Зенек протягивает молодому шприц.
— Если кто-то дает тебе шприц, то не затем, чтобы подчинить тебя. И не затем, чтобы ты спрыгнул с иглы. А чтобы не заразился. Если же кто-то дает тебе чистую дурмашину, чтобы ты не заразился, значит, в мире есть хотя бы один человек, которому ты небезразличен, — терпеливо разъясняет он.
Может, сейчас парнишка и не услышит, но когда-нибудь вспомнит об этом. Пусть не сегодня. Пусть через месяц или два.
— Ну а если существует хотя бы один такой человек, может появиться и следующий. Да хоть бы и ты сам. Если же на свете будут целых два человека, которым ты небезразличен, значит, вас много. Тогда ты сам можешь проявить заботу о ком-то. Я теперь сам такой. Вот — новые шприцы. Ко мне приходил ангел и сказал: вот тебе шприц. Теперь я делаю это ради нее. Тогда же я подумал: если после этого я перестану колоться, может быть, она и поправится. И она выздоровела.
Утомленная Белая Дама собирает свои вещи, уже вечер, ее ждут дети. Она проходит рядом с Зенеком и слышит последнюю фразу. Может, он что-нибудь знает?
— Ты говоришь о Бубе? — спрашивает она и замечает широкую улыбку на его лице. — Буба выздоровела? — спрашивает она снова, желая убедиться.

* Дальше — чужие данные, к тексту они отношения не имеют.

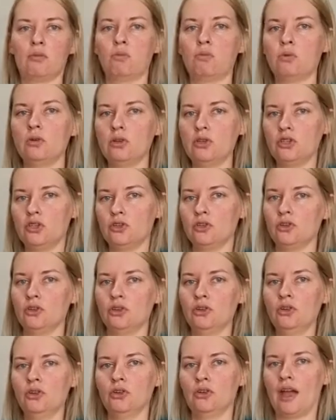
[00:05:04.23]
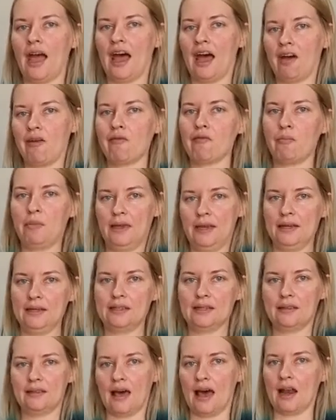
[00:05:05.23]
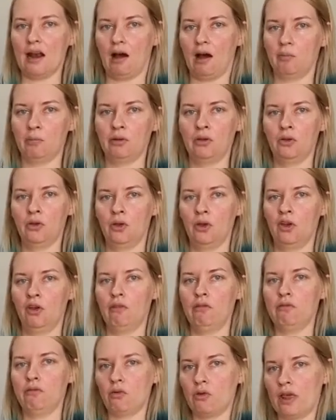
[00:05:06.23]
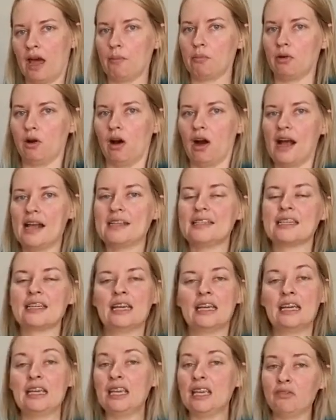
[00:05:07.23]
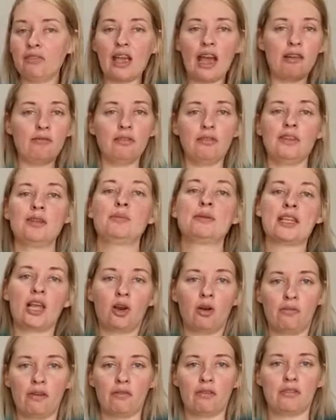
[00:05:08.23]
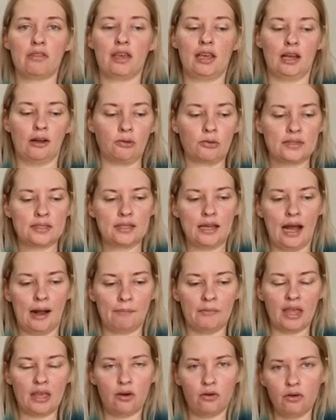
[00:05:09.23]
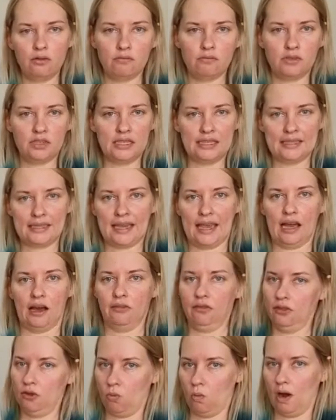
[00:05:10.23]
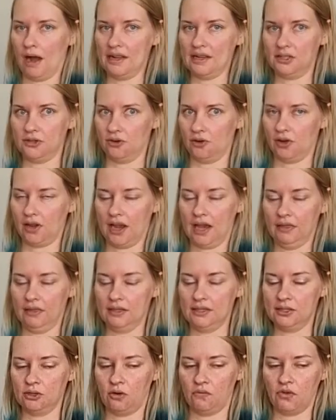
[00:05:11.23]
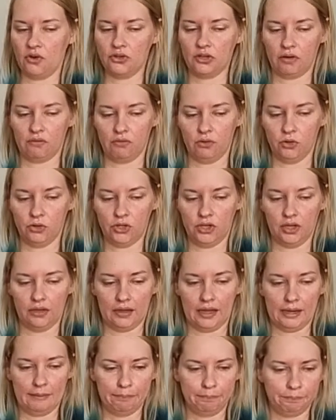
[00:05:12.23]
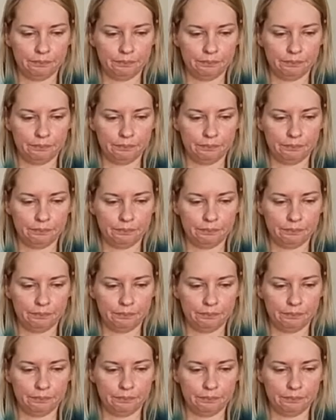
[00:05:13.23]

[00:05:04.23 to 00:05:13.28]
Would you have picked that up for that price if you had 50% off everything else? They don't discount the white stock at this Selfridges, unfortunately.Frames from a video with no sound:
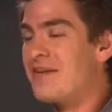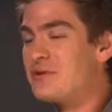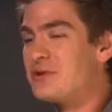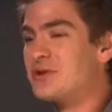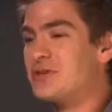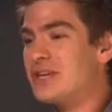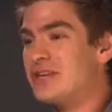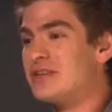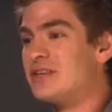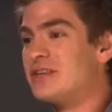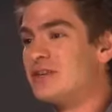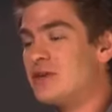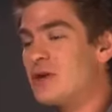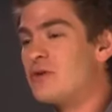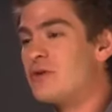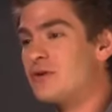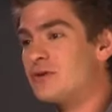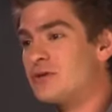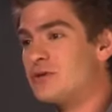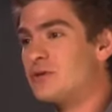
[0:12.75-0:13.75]
Have you seen, you
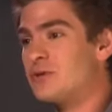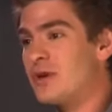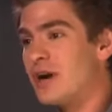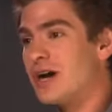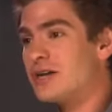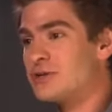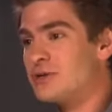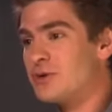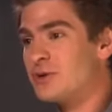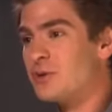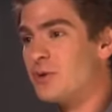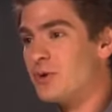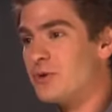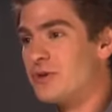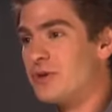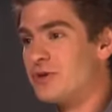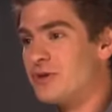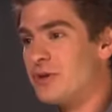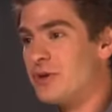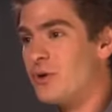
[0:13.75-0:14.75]
know those two guys that do
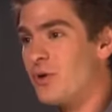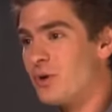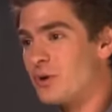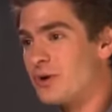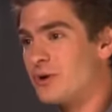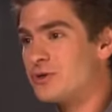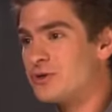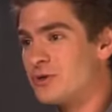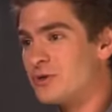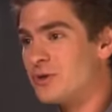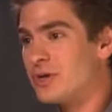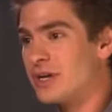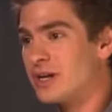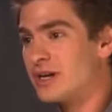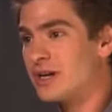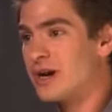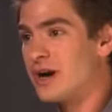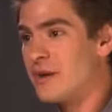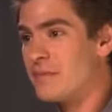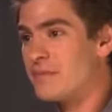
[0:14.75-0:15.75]
the
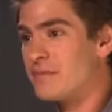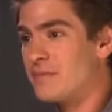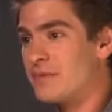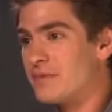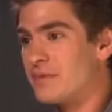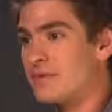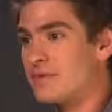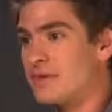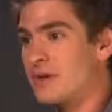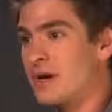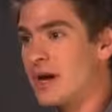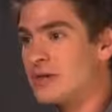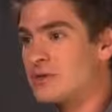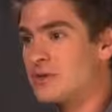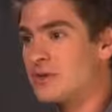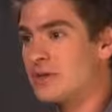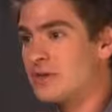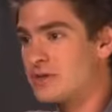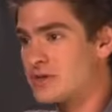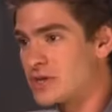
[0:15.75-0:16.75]
auto-tuning? The
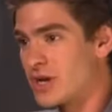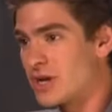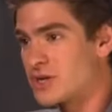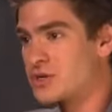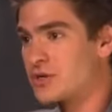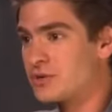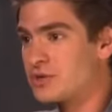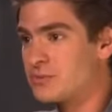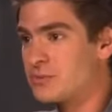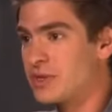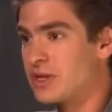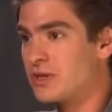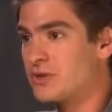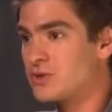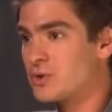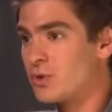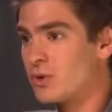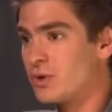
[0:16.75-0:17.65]
guys who did the Churchill speech,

— Выздоровеет, — говорит Зенек с гордостью, как будто это он станет причиной удачной операции, как будто это будет его костный мозг, как будто белые кровяные шарики уже овладели искусством бойцов тэквондо и одержали победу над всем темным в теле Бубы. — Обязательно, — повторяет он, а Белая Дама поднимает кверху большой палец.
Она указывает на жизнь, а не на смерть.
— Петрусь, уже полдвенадцатого!
— Может, и уходить не стоит?
— Идем же, ты только посмотри на Бубу, она совсем выдохлась.
Буба не соглашается. Вдруг они видятся последний раз в жизни?
— Я еле держусь, — подтверждает она, — но давайте посидим еще немножко. Мне будет скучно без вас.
— Кто с тобой летит? — Себастьян присаживается рядом с лежащей на диване Бубой и берет ее за руку.
Кшиштоф не пришел, я больше его не увижу, думает Буба. Не рука Себастьяна должна бы лежать сейчас в моей ладони, но и это приятно.
Хорошо, что он не пришел, я бы не вынесла его присутствия.
А раз не пришел, то для него все это ничего не значит.
Совсем ничего.
Типа бутерброд с маслом.
Или все-таки нечто большее?
Он знает, что я больна, мог бы встретиться со мной и попрощаться.
Правда, возможно, ему стыдно.
Лишить умирающую девственности? Фу!
— Кто летит с тобой, Буба?
— Не знаю. Представления не имею. Какой-то хрен из фонда будет меня сопровождать.
— Ромек, — Петр милосердно меняет тему, — почему ты не похвастался, что твоя картина получила премию?